### TASK OBJECTIVE
Reproduce the data below in full and exclude every picture.

### MATERIAL TO PROCESS

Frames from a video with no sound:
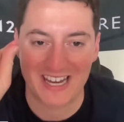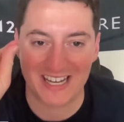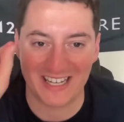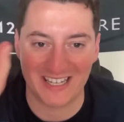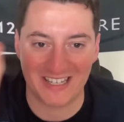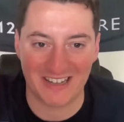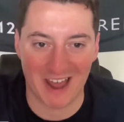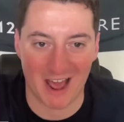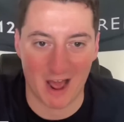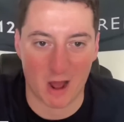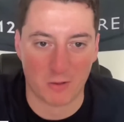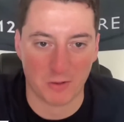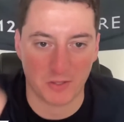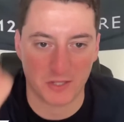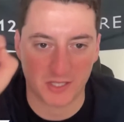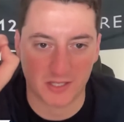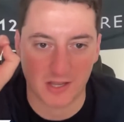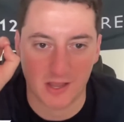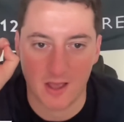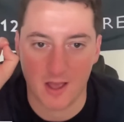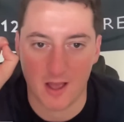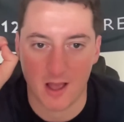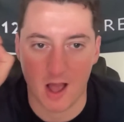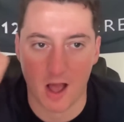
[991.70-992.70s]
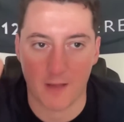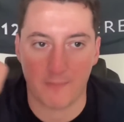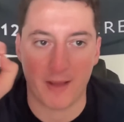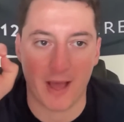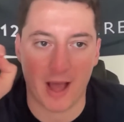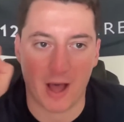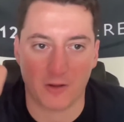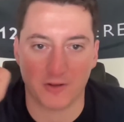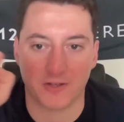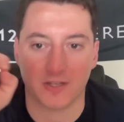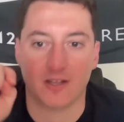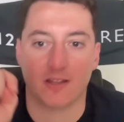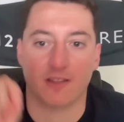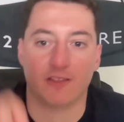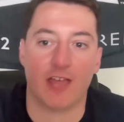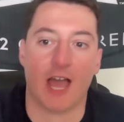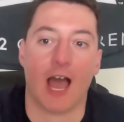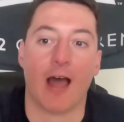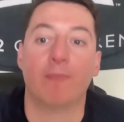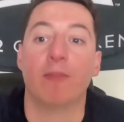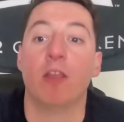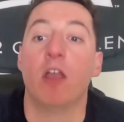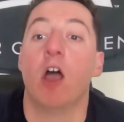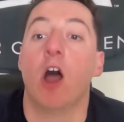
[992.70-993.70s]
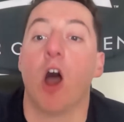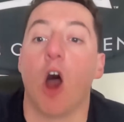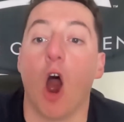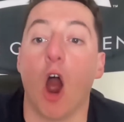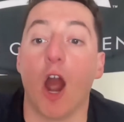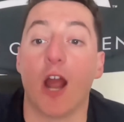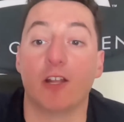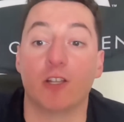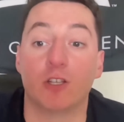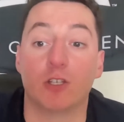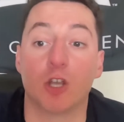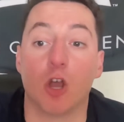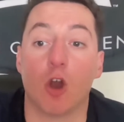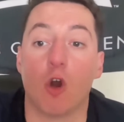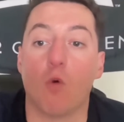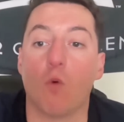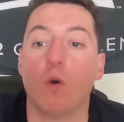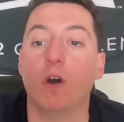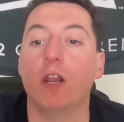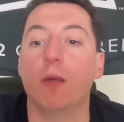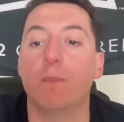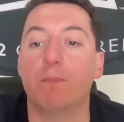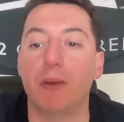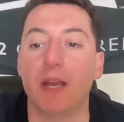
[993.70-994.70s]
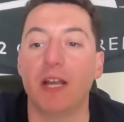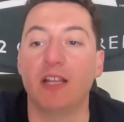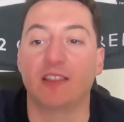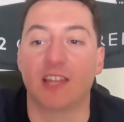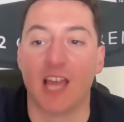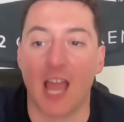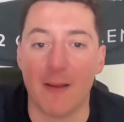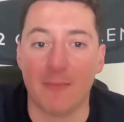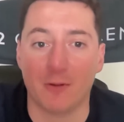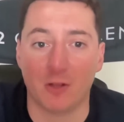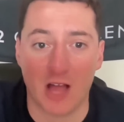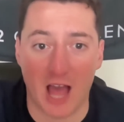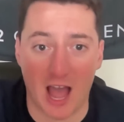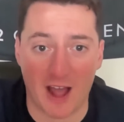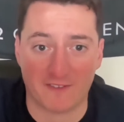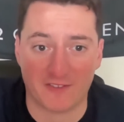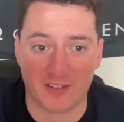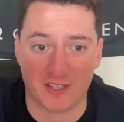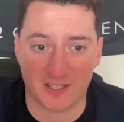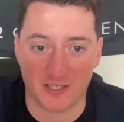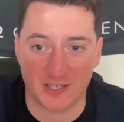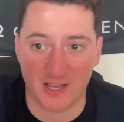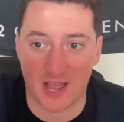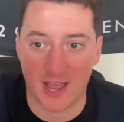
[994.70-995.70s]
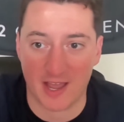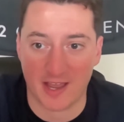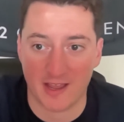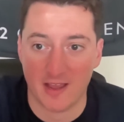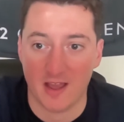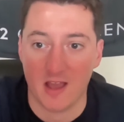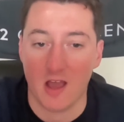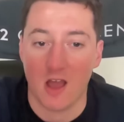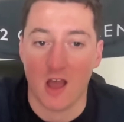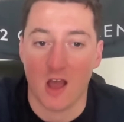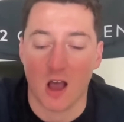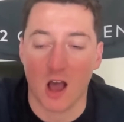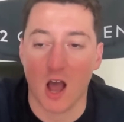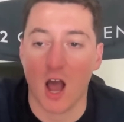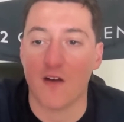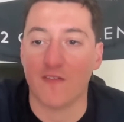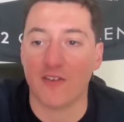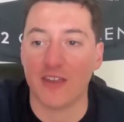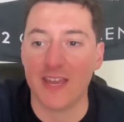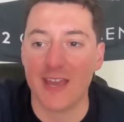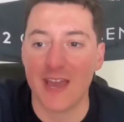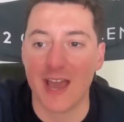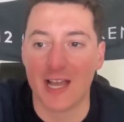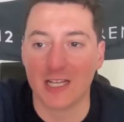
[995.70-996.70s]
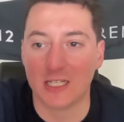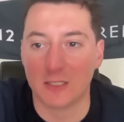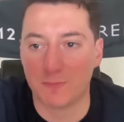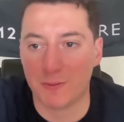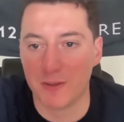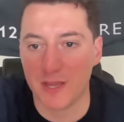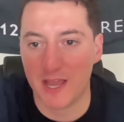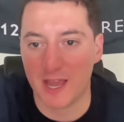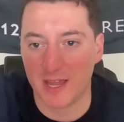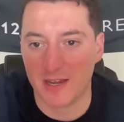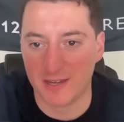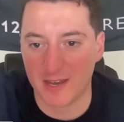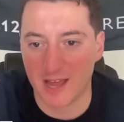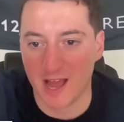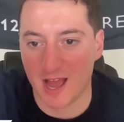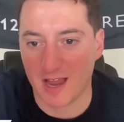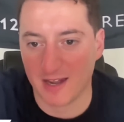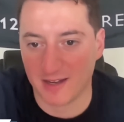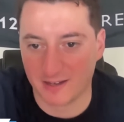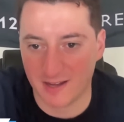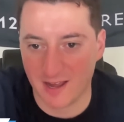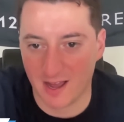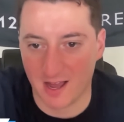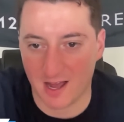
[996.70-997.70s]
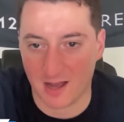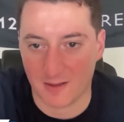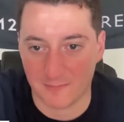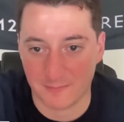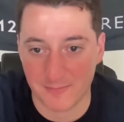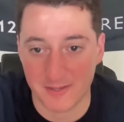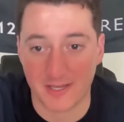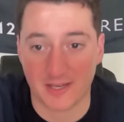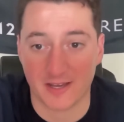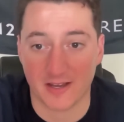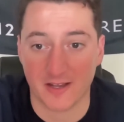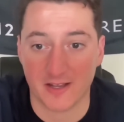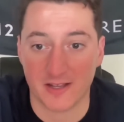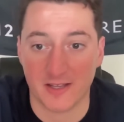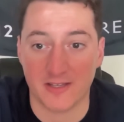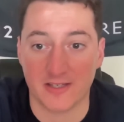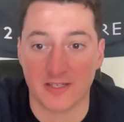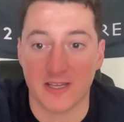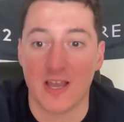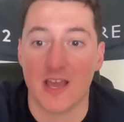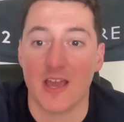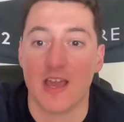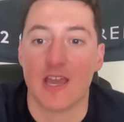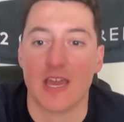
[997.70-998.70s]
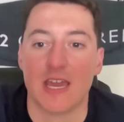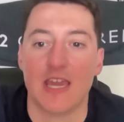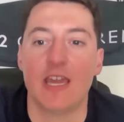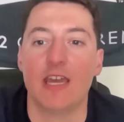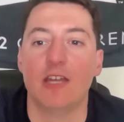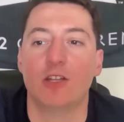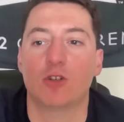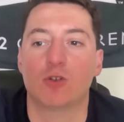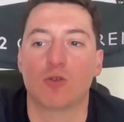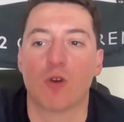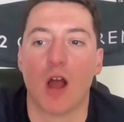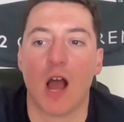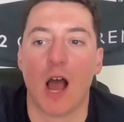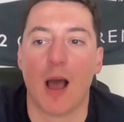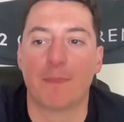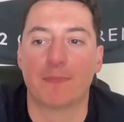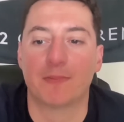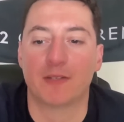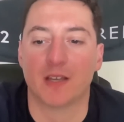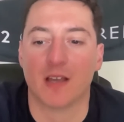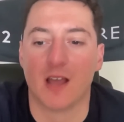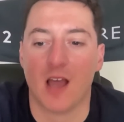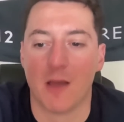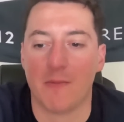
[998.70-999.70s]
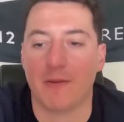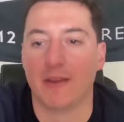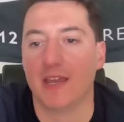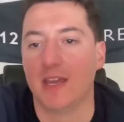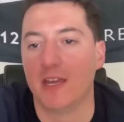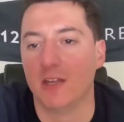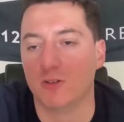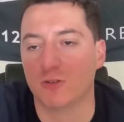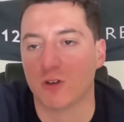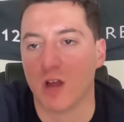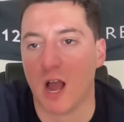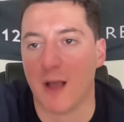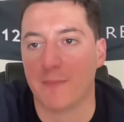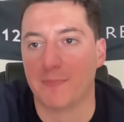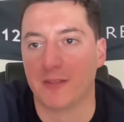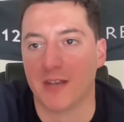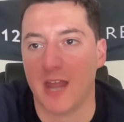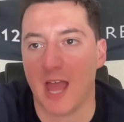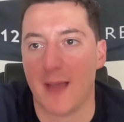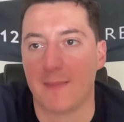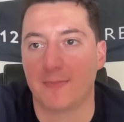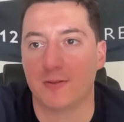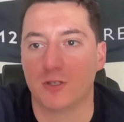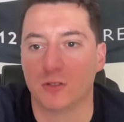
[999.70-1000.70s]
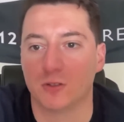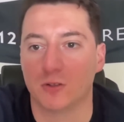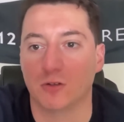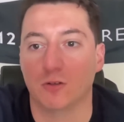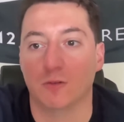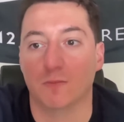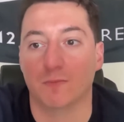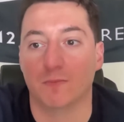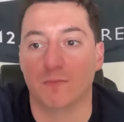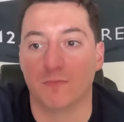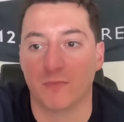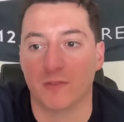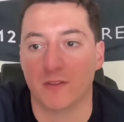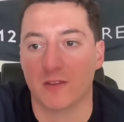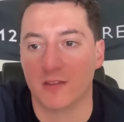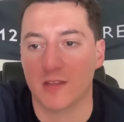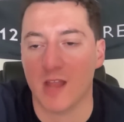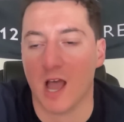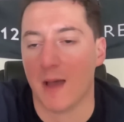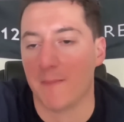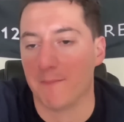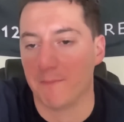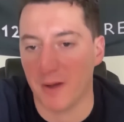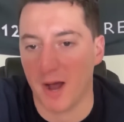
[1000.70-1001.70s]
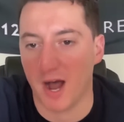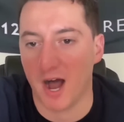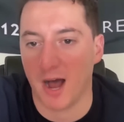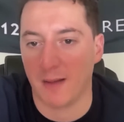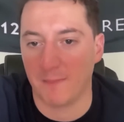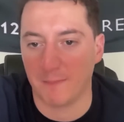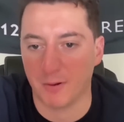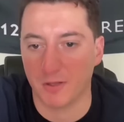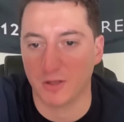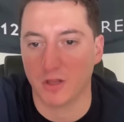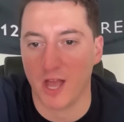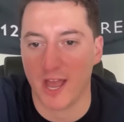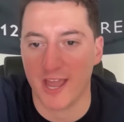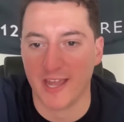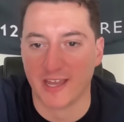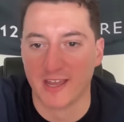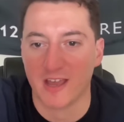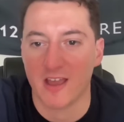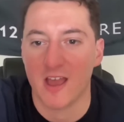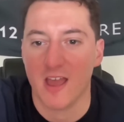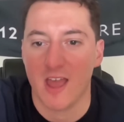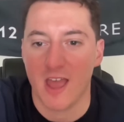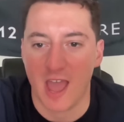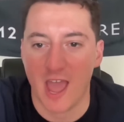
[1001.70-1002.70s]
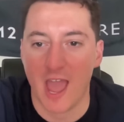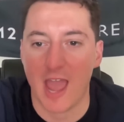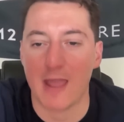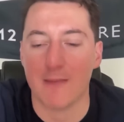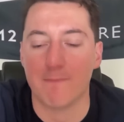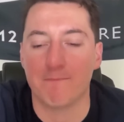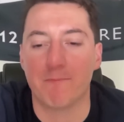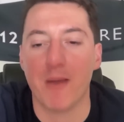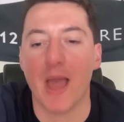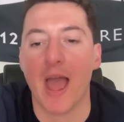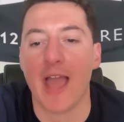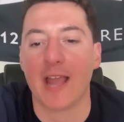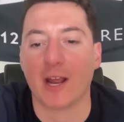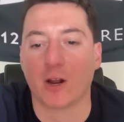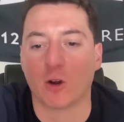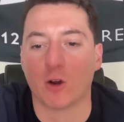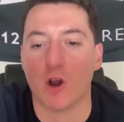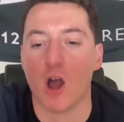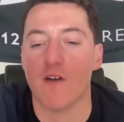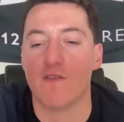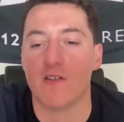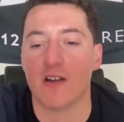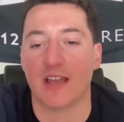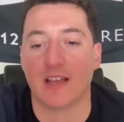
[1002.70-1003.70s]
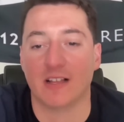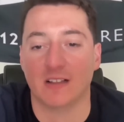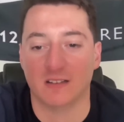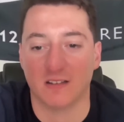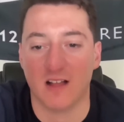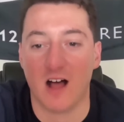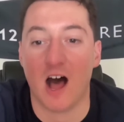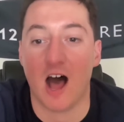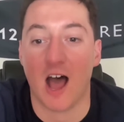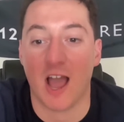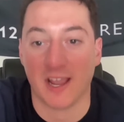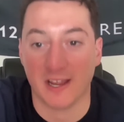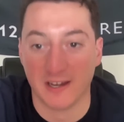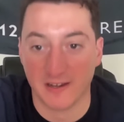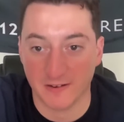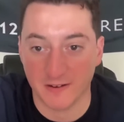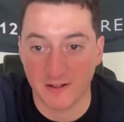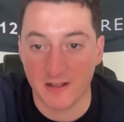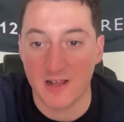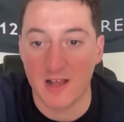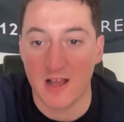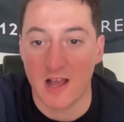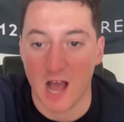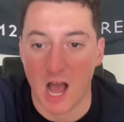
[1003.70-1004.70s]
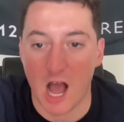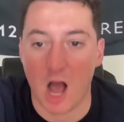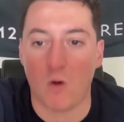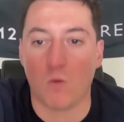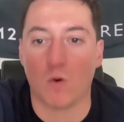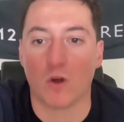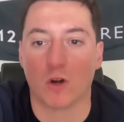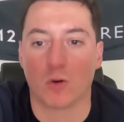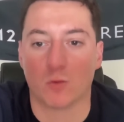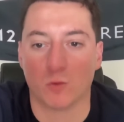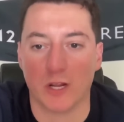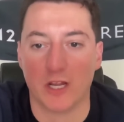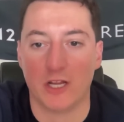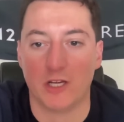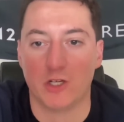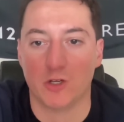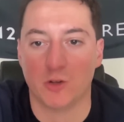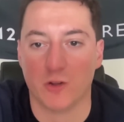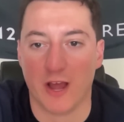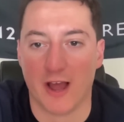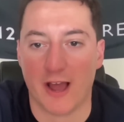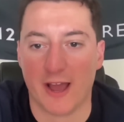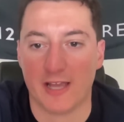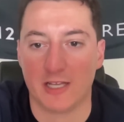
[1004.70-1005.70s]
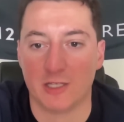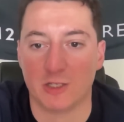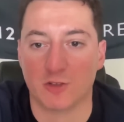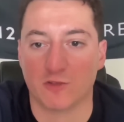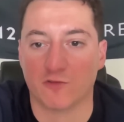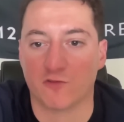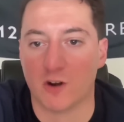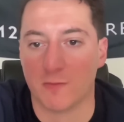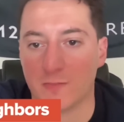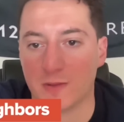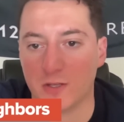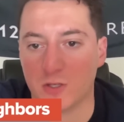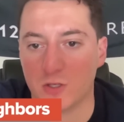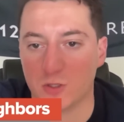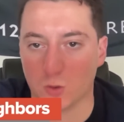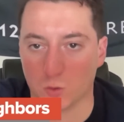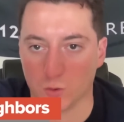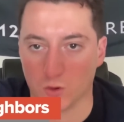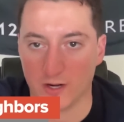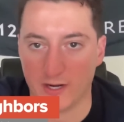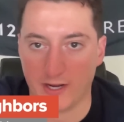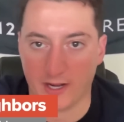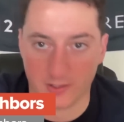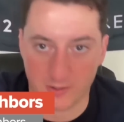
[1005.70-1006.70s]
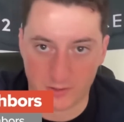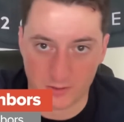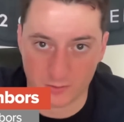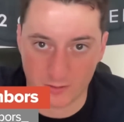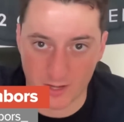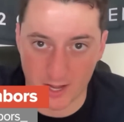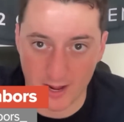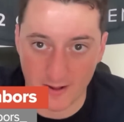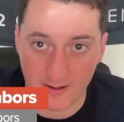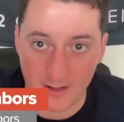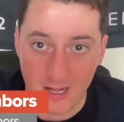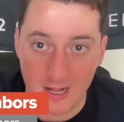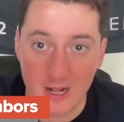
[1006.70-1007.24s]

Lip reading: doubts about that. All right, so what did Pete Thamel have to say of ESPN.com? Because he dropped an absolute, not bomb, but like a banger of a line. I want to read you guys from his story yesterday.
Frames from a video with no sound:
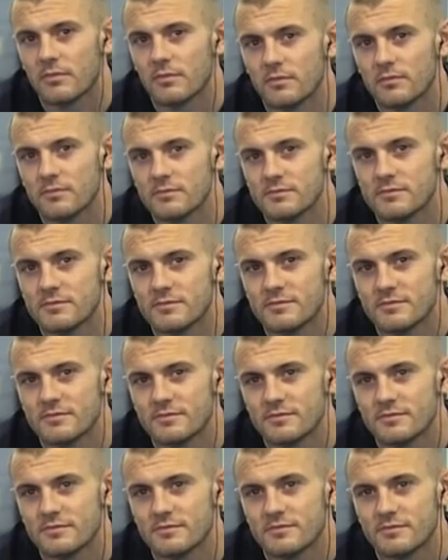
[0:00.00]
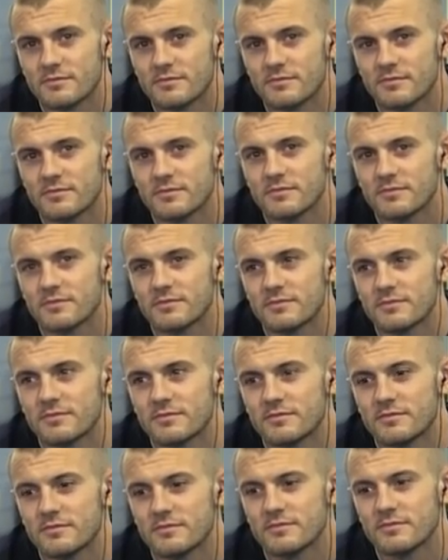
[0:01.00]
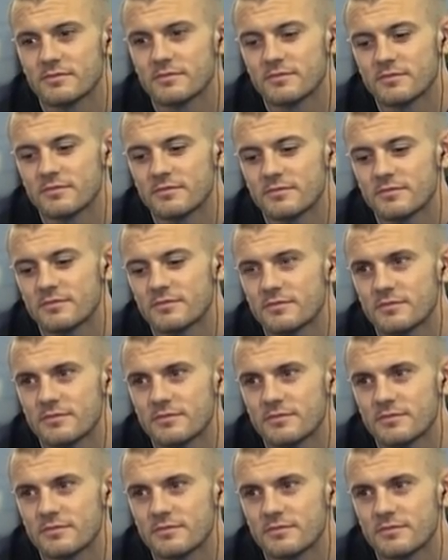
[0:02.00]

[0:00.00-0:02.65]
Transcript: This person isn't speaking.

### RESULT FOR THIS TASK
Frames from a video with no sound:
[991.70-992.70s]
[992.70-993.70s]
[993.70-994.70s]
[994.70-995.70s]
[995.70-996.70s]
[996.70-997.70s]
[997.70-998.70s]
[998.70-999.70s]
[999.70-1000.70s]
[1000.70-1001.70s]
[1001.70-1002.70s]
[1002.70-1003.70s]
[1003.70-1004.70s]
[1004.70-1005.70s]
[1005.70-1006.70s]
[1006.70-1007.24s]

Lip reading: doubts about that. All right, so what did Pete Thamel have to say of ESPN.com? Because he dropped an absolute, not bomb, but like a banger of a line. I want to read you guys from his story yesterday.
Frames from a video with no sound:
[0:00.00]
[0:01.00]
[0:02.00]

[0:00.00-0:02.65]
Transcript: This person isn't speaking.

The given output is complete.